Quick Decision Matrix¶
| Factor | Prometheus + Grafana | Datadog | New Relic | Grafana Cloud |
|---|---|---|---|---|
| Learning curve | Medium-High | Low | Low | Medium |
| Operational overhead | High (self-hosted) | None (SaaS) | None (SaaS) | Low (managed) |
| Cost at small scale | Free (self-hosted) | Expensive ($15-23/host/mo) | Free tier generous | Free tier (10k series) |
| Cost at large scale | Medium (storage) | Very expensive | Expensive | Moderate |
| Community/ecosystem | Massive (CNCF) | Vendor-controlled | Vendor-controlled | Large (Grafana Labs) |
| Hiring | Easy — standard skill | Easy — many know it | Moderate | Easy — Prometheus-compatible |
| Query language | PromQL | Proprietary | NRQL | PromQL |
| Cardinality management | Your problem | Managed (but costs $$$) | Managed | Managed + adaptive metrics |
| K8s integration | kube-prometheus-stack | Datadog Agent (DaemonSet) | K8s integration | Grafana Agent / Alloy |
| Custom metrics | Client libraries (free) | Custom metrics (charged per metric) | Events API | Client libraries (free) |
| Alerting | Alertmanager | Built-in monitors | Built-in alerts | Grafana Alerting |
| Long-term storage | Thanos / Cortex / Mimir | Included | Included | Included (Mimir) |
When to Pick Each¶
Pick Prometheus (self-hosted) when:¶
- Cost control is paramount and you have the ops capacity
- You want full control over retention, federation, and recording rules
- Your team already knows PromQL and the Prometheus ecosystem
- You are building a platform team that can operate Thanos/Mimir for long-term storage
- Vendor independence is a hard requirement
Pick Datadog when:¶
- Budget is approved and you want the least operational burden
- You want metrics, logs, traces, and APM in a single platform
- Non-technical stakeholders need dashboards without learning PromQL
- You need infrastructure monitoring beyond just K8s (cloud services, databases, third-party integrations)
- Time-to-value matters more than cost optimization
Pick New Relic when:¶
- You want a generous free tier to get started (100GB/mo free ingest)
- Your team is APM-focused and wants code-level performance insights
- You prefer NRQL (SQL-like) over PromQL for querying
- Full-stack observability with browser, mobile, and serverless in one place
Pick Grafana Cloud when:¶
- You want Prometheus-compatible metrics without running Prometheus
- You are already in the Grafana ecosystem (Loki for logs, Tempo for traces)

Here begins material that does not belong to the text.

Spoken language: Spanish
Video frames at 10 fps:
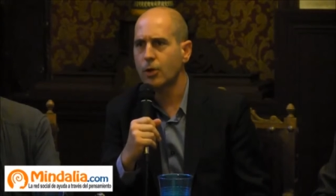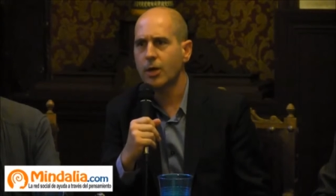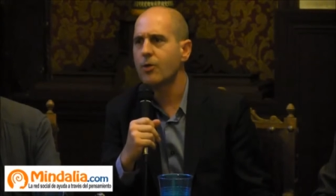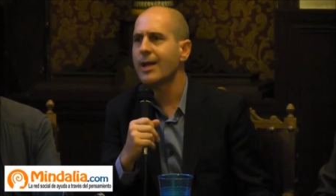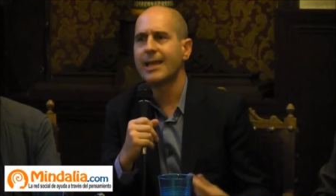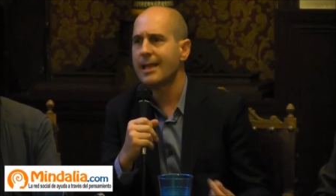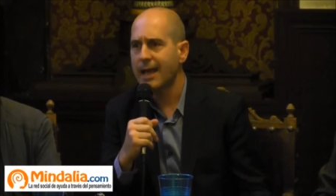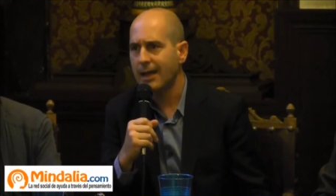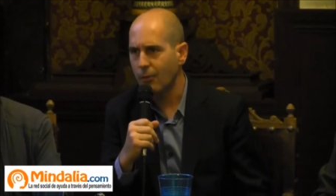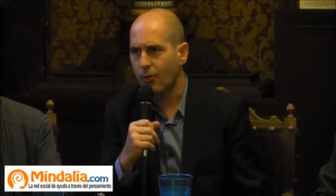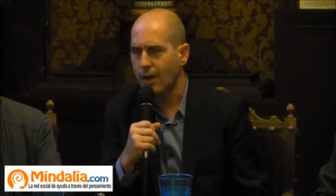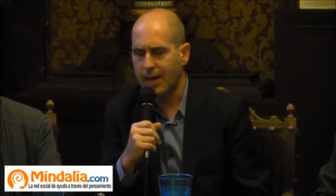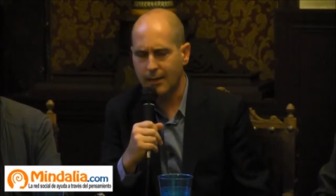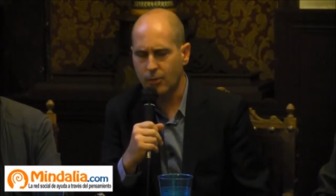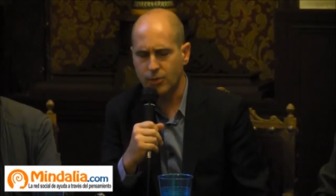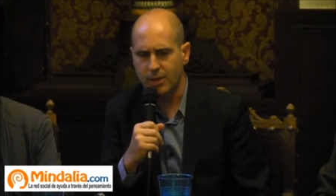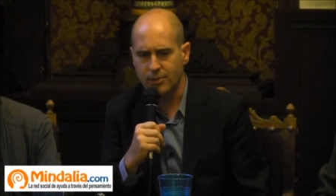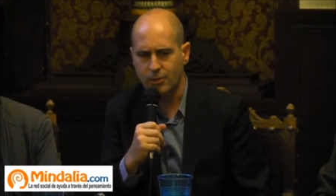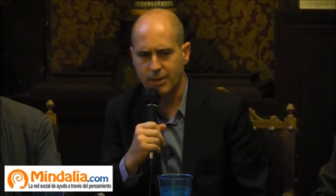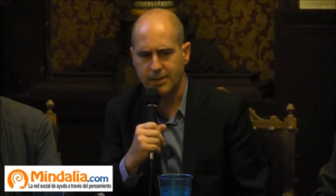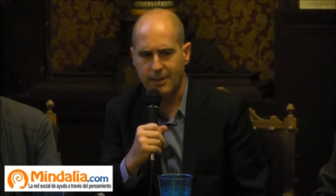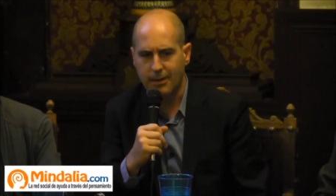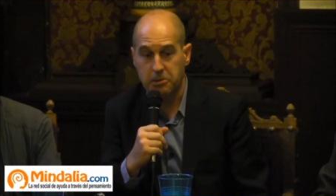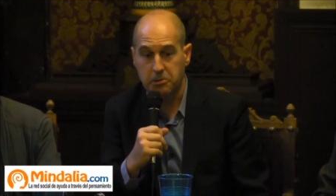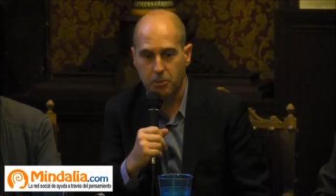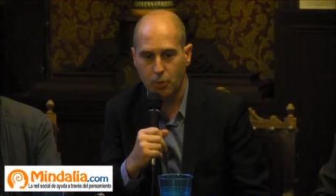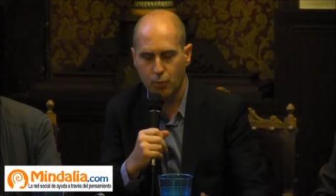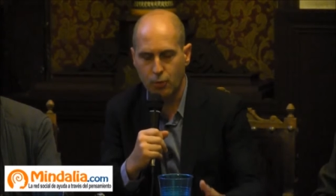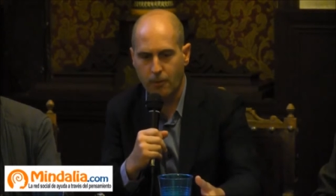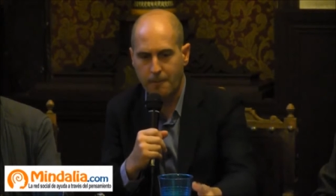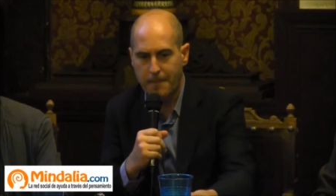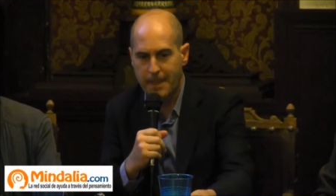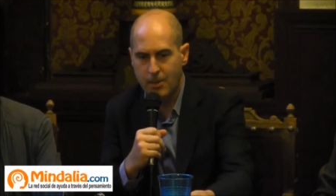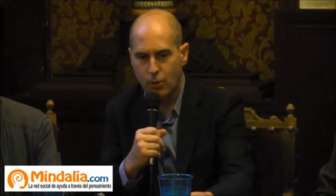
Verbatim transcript: no creo que haya llegado a los gestores de banco, lo dudo.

- You want managed Mimir for long-term storage with PromQL
- The adaptive metrics feature (auto-aggregating unused series) appeals to your cost concerns
- You want the best of both worlds: OSS compatibility with managed convenience
Nobody Tells You¶
Prometheus¶
- Cardinality explosions will ruin your day. One bad label (like
user_idorrequest_id) on a metric can generate millions of time series and OOMKill your Prometheus server. - Prometheus is not designed for long-term storage. Default retention is 15 days. For longer retention, you need Thanos, Cortex, or Mimir — each of which is its own operational project.
- Federation (scraping one Prometheus from another) sounds elegant but creates fragile dependency chains and query latency issues.
- Recording rules are essential at scale but create a secondary system you must maintain. If your recording rules drift from your dashboards, you are querying raw data and killing performance.
- The kube-prometheus-stack Helm chart is the standard K8s deploy, but it bundles so many components (Prometheus, Alertmanager, Grafana, node-exporter, kube-state-metrics, exporters) that upgrades require careful planning.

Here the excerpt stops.